*WORK ORDER*: Below are the entries. Transcribe exactly the lines from the one with "[21:37.03-21:38.03]" through the one with "[21:44.03-21:45.03]", ends included, and leave out all others.

*WORKING DATA*:

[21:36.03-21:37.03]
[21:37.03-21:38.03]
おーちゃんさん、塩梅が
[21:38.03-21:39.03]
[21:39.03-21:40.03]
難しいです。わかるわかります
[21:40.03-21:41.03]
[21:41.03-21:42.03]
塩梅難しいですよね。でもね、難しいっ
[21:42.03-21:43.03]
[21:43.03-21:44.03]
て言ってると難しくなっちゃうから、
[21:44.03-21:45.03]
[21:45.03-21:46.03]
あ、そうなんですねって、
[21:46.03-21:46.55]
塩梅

* * *

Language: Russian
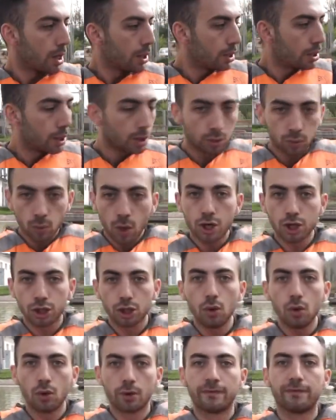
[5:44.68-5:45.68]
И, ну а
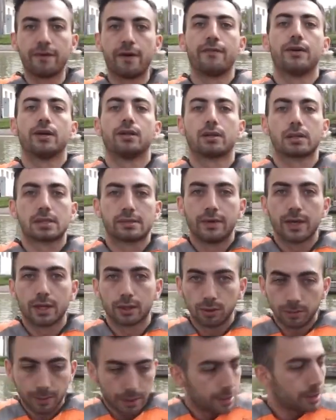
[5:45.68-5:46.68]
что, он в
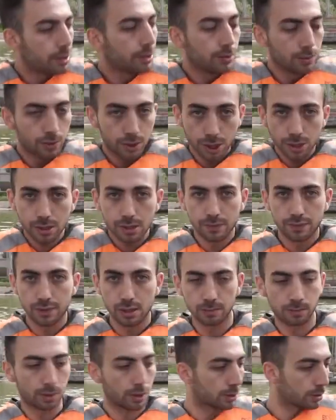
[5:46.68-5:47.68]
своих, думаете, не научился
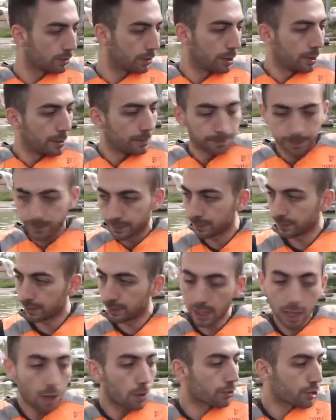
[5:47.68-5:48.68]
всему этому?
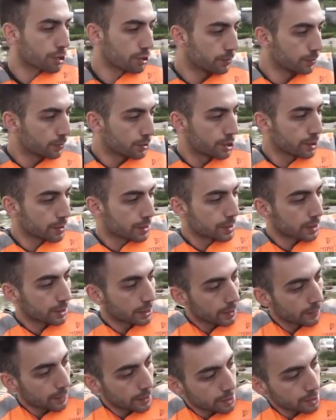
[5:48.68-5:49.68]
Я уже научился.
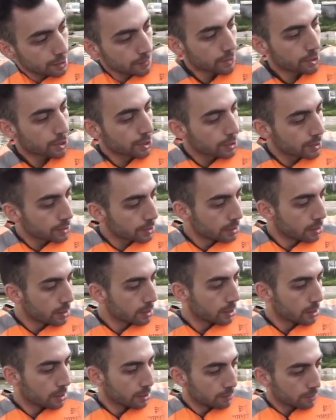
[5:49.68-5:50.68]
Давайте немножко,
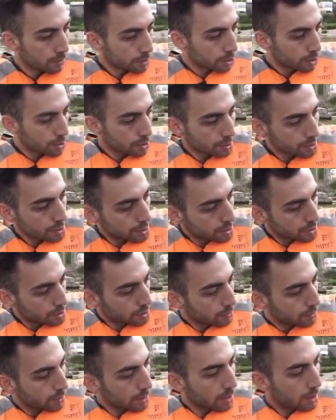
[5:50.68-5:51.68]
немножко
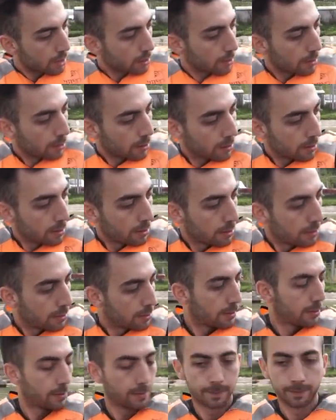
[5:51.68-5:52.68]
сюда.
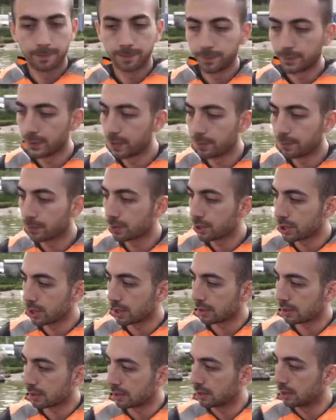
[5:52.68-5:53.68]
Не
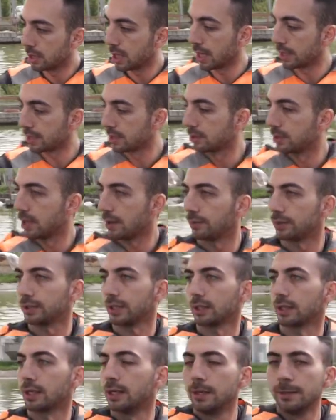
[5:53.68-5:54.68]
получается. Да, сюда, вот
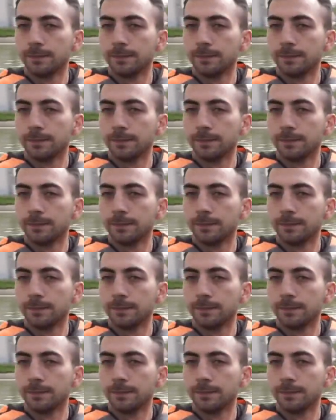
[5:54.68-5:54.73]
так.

*SOLUTION FOR THIS EXERCISE*:
[21:37.03-21:38.03]
おーちゃんさん、塩梅が
[21:38.03-21:39.03]
[21:39.03-21:40.03]
難しいです。わかるわかります
[21:40.03-21:41.03]
[21:41.03-21:42.03]
塩梅難しいですよね。でもね、難しいっ
[21:42.03-21:43.03]
[21:43.03-21:44.03]
て言ってると難しくなっちゃうから、
[21:44.03-21:45.03]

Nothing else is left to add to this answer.